Possibly, but the biggest numbers of commuters sharing the roads are during the morning/evening peaks, therefore it would be better to ban them during those times


----------



## spen666 (16 Nov 2013)

better for some, but making it more dangerous for others.


----------



## steveindenmark (16 Nov 2013)

Spen, it was an example.

Construction work goes on in cities and tippers need to be used. It is a very difficult situation to sort out. Using smaller tippers or goods vehicles means escalating costs. But I have driven for companies who do send smaller trucks into cities but it all adds to cost.

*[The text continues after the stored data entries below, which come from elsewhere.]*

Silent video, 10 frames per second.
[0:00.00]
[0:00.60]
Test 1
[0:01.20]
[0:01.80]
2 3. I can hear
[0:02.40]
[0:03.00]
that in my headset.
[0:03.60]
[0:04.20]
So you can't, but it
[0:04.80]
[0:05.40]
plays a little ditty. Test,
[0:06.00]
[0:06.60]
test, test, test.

We cannot do away with trucks but there has to be solutions to reduce the accidents. This needs the co- operation of all road users.

Steve


----------



## Kies (16 Nov 2013)

spen666 said:


> better for some, but making it more dangerous for others.



Yes possibly, but there would be
A) fewer vehicles on the roads
B) fewer cyclists


----------



## bianchi1 (16 Nov 2013)

Kies said:


> Yes possibly, but there would be
> A) fewer vehicles on the roads
> B) fewer cyclists



I commute at strange times (chef) is my life worth less than someone working nine to five?


----------



## Roadrider48 (16 Nov 2013)

Tipper trucks carry aggregate, that is necessary for the development of any town or city. I don't really think Steve was weighing up cyclist deaths as a by product of city life.


----------



## spen666 (16 Nov 2013)

bianchi1 said:


> I commute at strange times (chef) is my life worth less than someone working nine to five?

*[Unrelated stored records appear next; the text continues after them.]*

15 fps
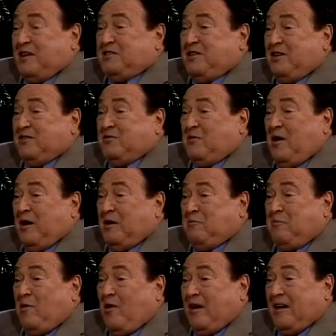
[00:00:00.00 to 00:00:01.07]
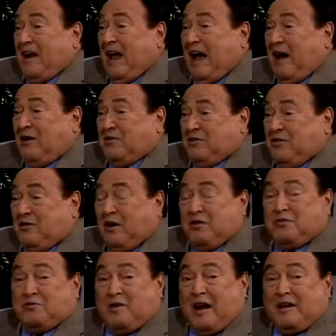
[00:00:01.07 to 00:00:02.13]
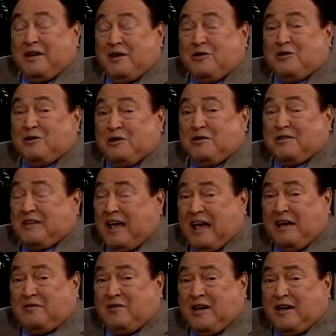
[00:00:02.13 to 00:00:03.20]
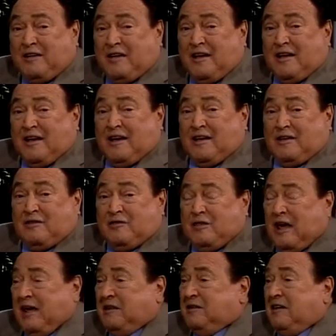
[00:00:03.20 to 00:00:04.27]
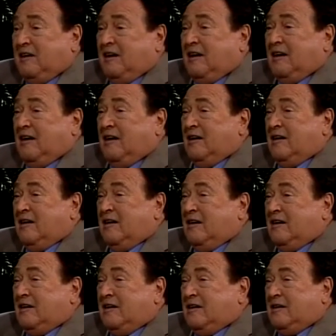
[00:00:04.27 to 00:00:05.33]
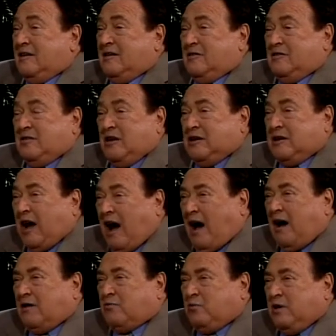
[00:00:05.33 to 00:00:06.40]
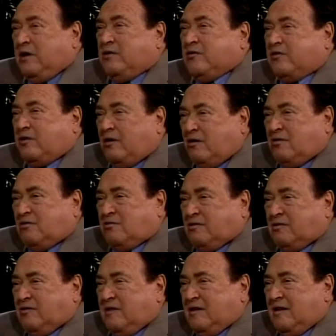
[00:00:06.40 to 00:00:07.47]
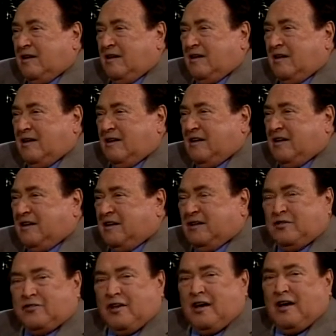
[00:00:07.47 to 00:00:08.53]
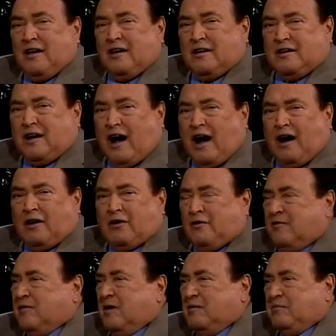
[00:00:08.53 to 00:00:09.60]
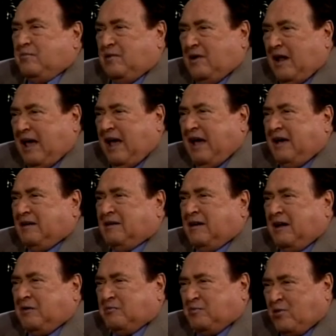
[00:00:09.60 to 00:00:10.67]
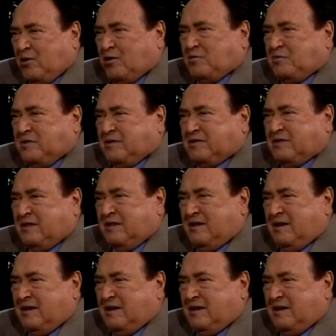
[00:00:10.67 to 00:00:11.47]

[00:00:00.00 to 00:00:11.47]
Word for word: just want to point out to us right here a little caveat that the God we serve is a God of plan and purpose.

Sadly it seems to some people that is the case.

What also seems to be forgotten is outside of the banned hours there would be more lorries on the road than now.

Imagine for simplicity that there are 240 lorries passing along the road in any 24 hour period. If evenly spaced, that would be 10 lorries an hour

If you ban lorries from the roads for say 6 hours a day, then it means there are only 18 hours for those 240 lorry journeys so there will be 13 1/3 journeys per hour in those 18 hours available to the lorries.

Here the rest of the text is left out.